What to produce :: Would you return each record that follows word for word, without its pictures?

Provided data ::
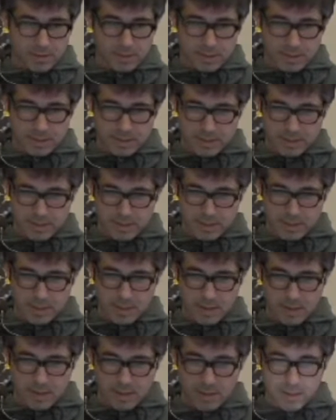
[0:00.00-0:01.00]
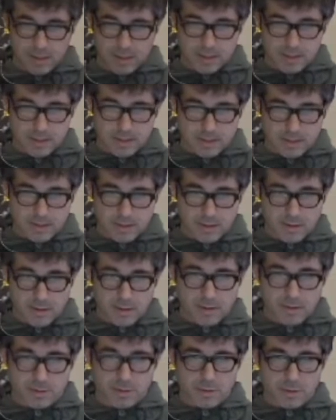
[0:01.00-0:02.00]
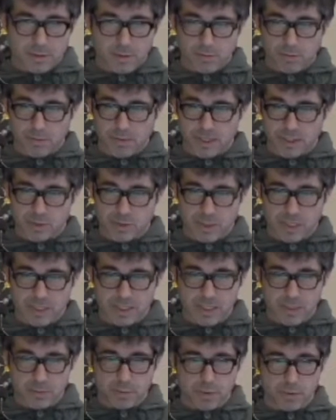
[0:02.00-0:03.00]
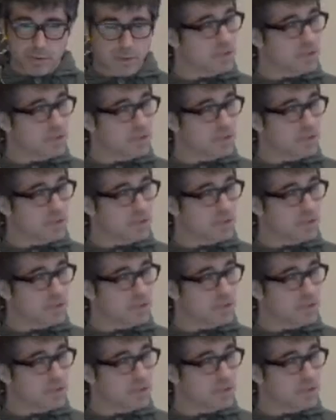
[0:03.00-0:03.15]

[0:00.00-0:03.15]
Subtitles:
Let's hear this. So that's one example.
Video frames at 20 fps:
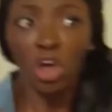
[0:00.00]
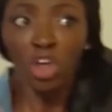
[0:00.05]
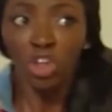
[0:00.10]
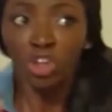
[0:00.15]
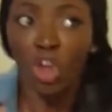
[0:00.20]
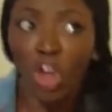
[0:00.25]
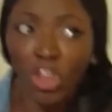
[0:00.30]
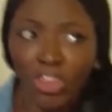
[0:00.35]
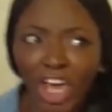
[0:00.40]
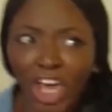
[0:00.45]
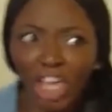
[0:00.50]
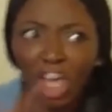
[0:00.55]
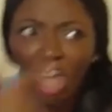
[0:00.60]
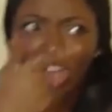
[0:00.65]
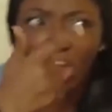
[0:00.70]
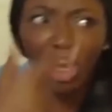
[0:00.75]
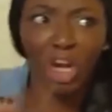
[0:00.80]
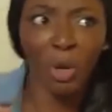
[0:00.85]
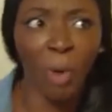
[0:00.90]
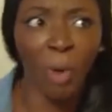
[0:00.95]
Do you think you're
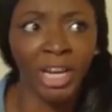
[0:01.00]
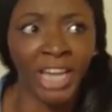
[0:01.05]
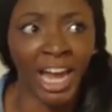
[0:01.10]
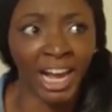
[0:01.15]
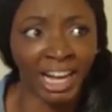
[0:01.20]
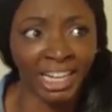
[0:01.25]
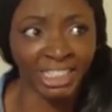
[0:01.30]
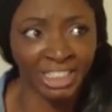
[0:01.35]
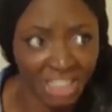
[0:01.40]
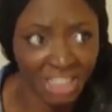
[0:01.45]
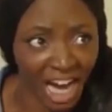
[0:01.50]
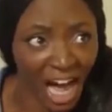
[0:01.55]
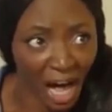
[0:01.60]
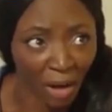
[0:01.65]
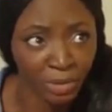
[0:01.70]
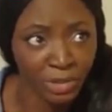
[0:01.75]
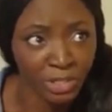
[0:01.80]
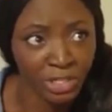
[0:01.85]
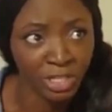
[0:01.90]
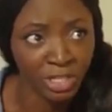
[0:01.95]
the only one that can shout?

Solution to this problem ::
[0:00.00-0:01.00]
[0:01.00-0:02.00]
[0:02.00-0:03.00]
[0:03.00-0:03.15]

[0:00.00-0:03.15]
Subtitles:
Let's hear this. So that's one example.
Video frames at 20 fps:
[0:00.00]
[0:00.05]
[0:00.10]
[0:00.15]
[0:00.20]
[0:00.25]
[0:00.30]
[0:00.35]
[0:00.40]
[0:00.45]
[0:00.50]
[0:00.55]
[0:00.60]
[0:00.65]
[0:00.70]
[0:00.75]
[0:00.80]
[0:00.85]
[0:00.90]
[0:00.95]
Do you think you're
[0:01.00]
[0:01.05]
[0:01.10]
[0:01.15]
[0:01.20]
[0:01.25]
[0:01.30]
[0:01.35]
[0:01.40]
[0:01.45]
[0:01.50]
[0:01.55]
[0:01.60]
[0:01.65]
[0:01.70]
[0:01.75]
[0:01.80]
[0:01.85]
[0:01.90]
[0:01.95]
the only one that can shout?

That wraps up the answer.